● Recorded data:
* * * * * * *

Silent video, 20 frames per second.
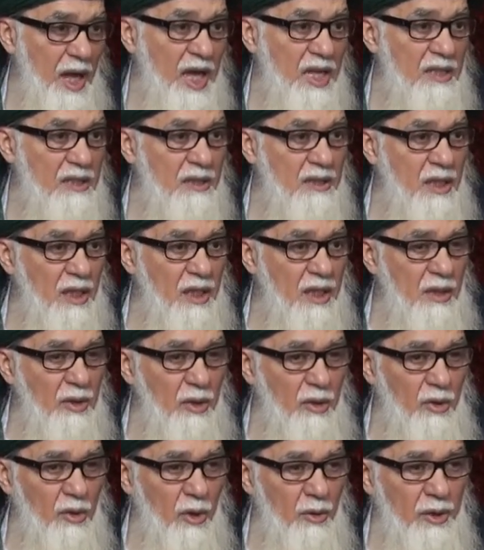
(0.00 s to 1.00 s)
has
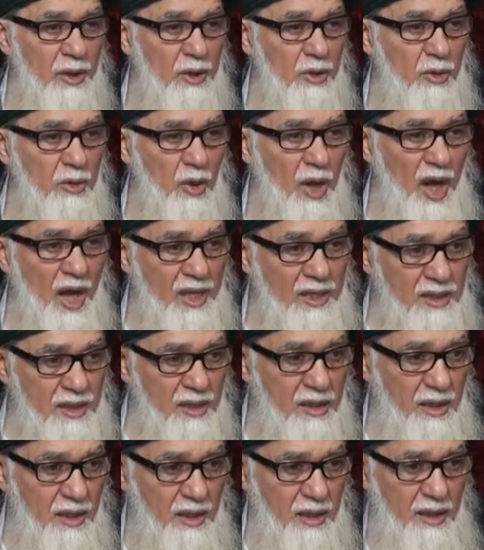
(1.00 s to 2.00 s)
going to
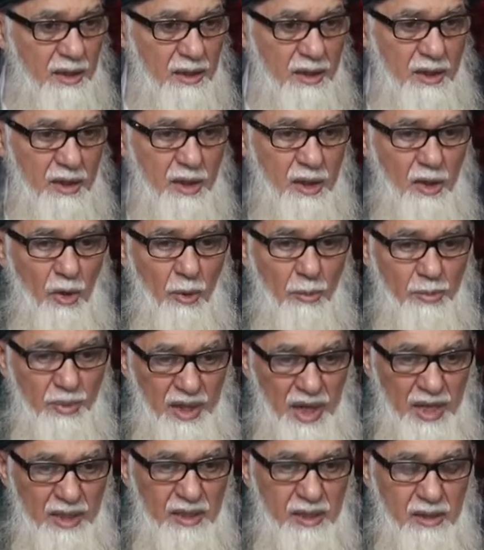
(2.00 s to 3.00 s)
ask the
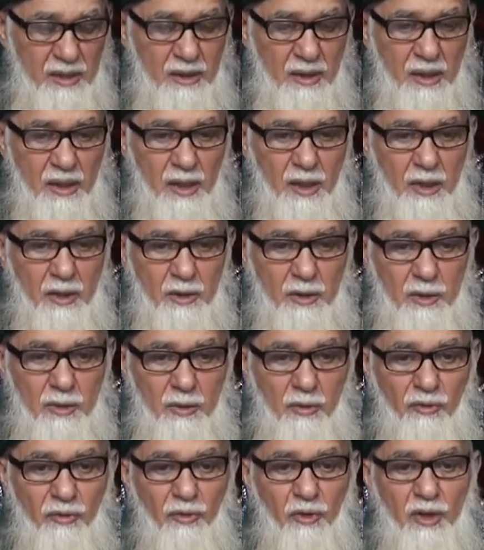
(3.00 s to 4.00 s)
oppressed
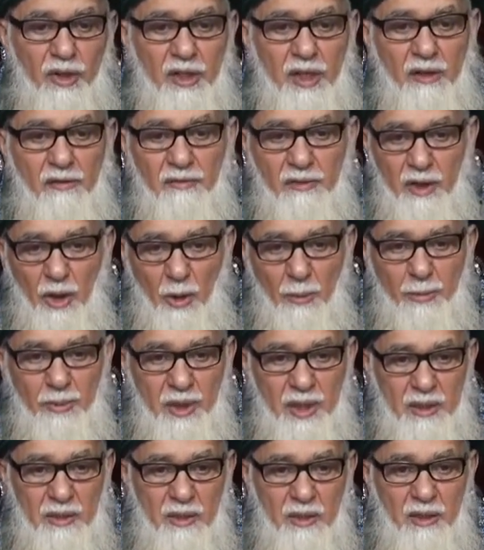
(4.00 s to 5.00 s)
to forgive the
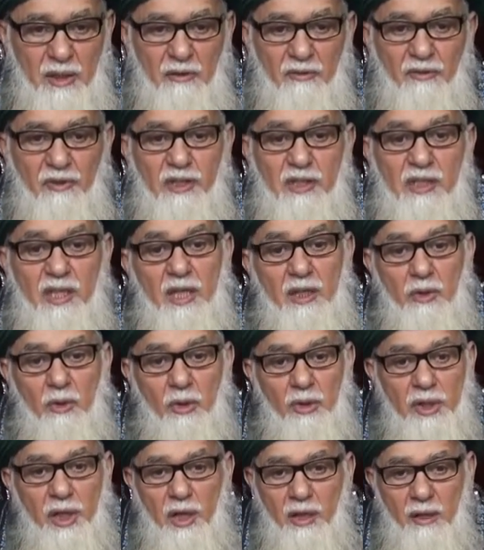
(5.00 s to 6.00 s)
oppressor. If he say,
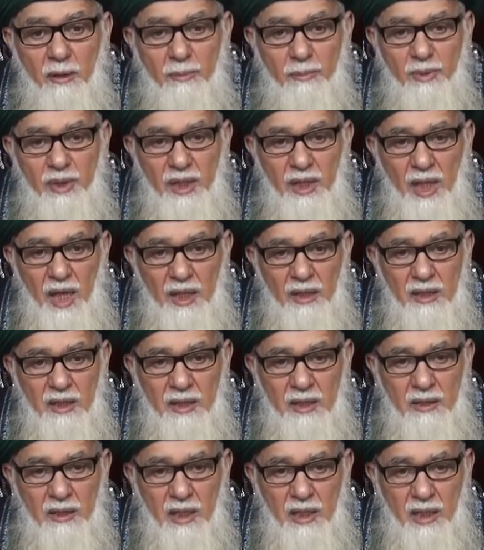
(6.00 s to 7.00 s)
no, Ya Rabbi,
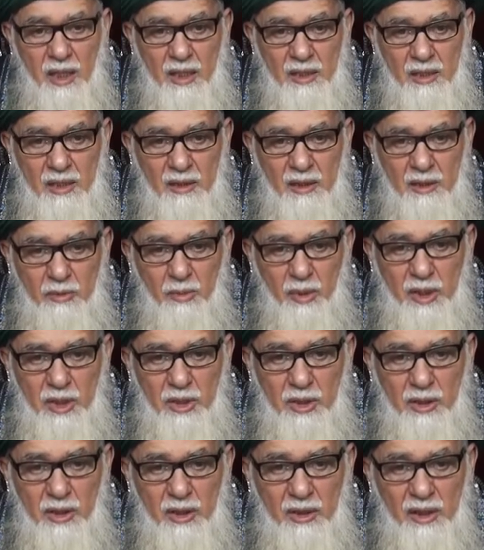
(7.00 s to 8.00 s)
as it is
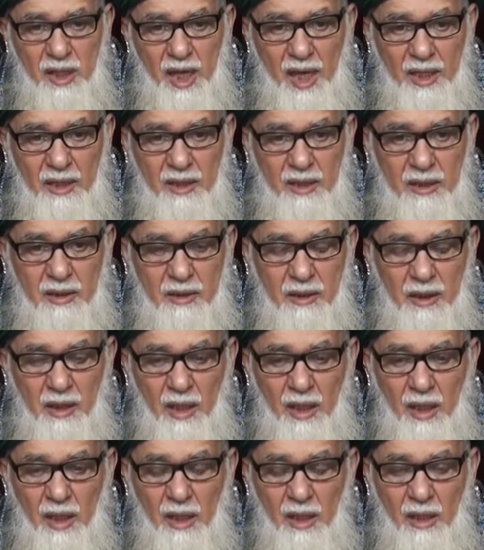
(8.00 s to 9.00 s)
mentioned in the hadith,
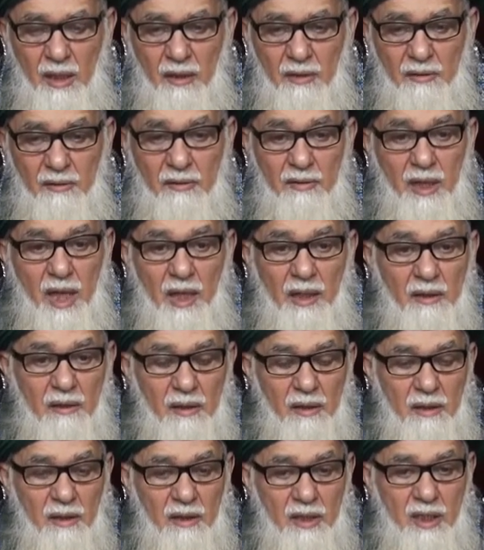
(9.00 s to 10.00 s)

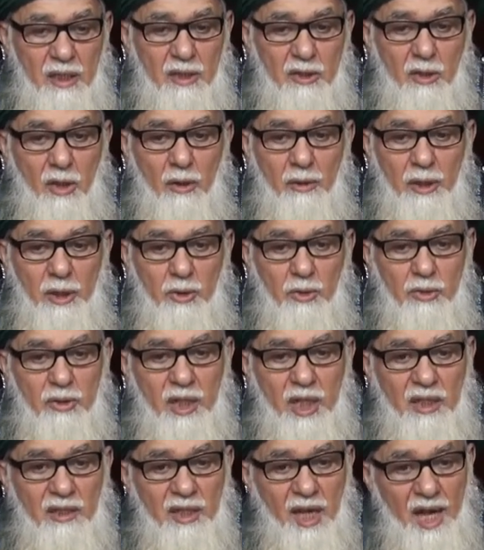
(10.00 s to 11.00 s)
then he is going to
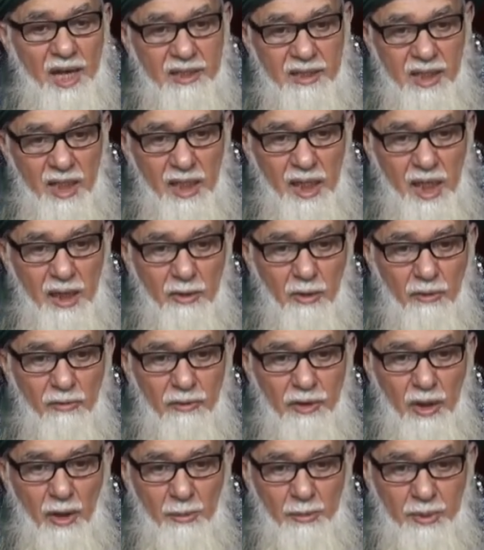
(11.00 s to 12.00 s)
take the hasanat
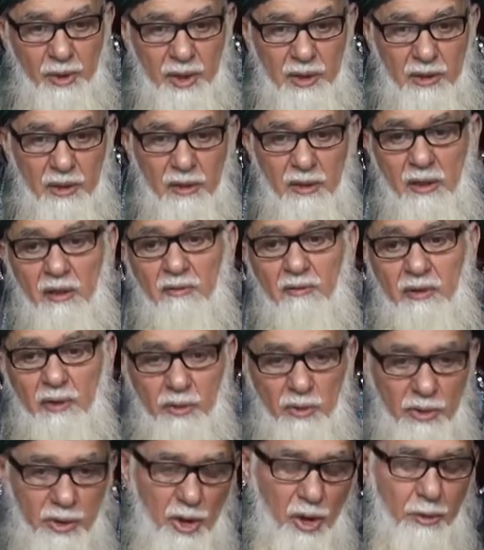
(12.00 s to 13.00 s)
of the oppressor, give
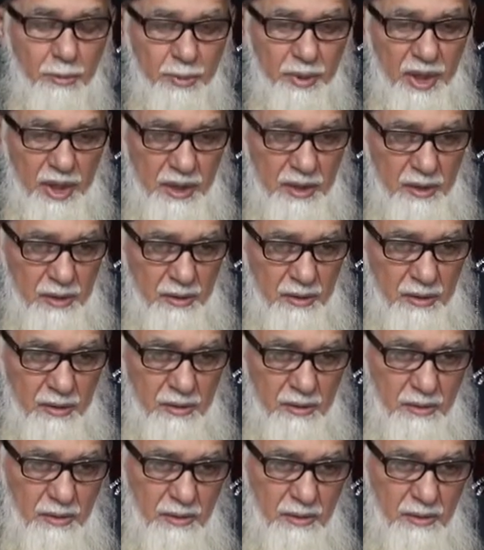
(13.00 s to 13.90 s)
it to the oppressed.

* * * * * * *

● What needs to be done: Please transcribe all of the entries exactly and omit any picture they hold.

● Response below:
Silent video, 20 frames per second.
(0.00 s to 1.00 s)
has
(1.00 s to 2.00 s)
going to
(2.00 s to 3.00 s)
ask the
(3.00 s to 4.00 s)
oppressed
(4.00 s to 5.00 s)
to forgive the
(5.00 s to 6.00 s)
oppressor. If he say,
(6.00 s to 7.00 s)
no, Ya Rabbi,
(7.00 s to 8.00 s)
as it is
(8.00 s to 9.00 s)
mentioned in the hadith,
(9.00 s to 10.00 s)

(10.00 s to 11.00 s)
then he is going to
(11.00 s to 12.00 s)
take the hasanat
(12.00 s to 13.00 s)
of the oppressor, give
(13.00 s to 13.90 s)
it to the oppressed.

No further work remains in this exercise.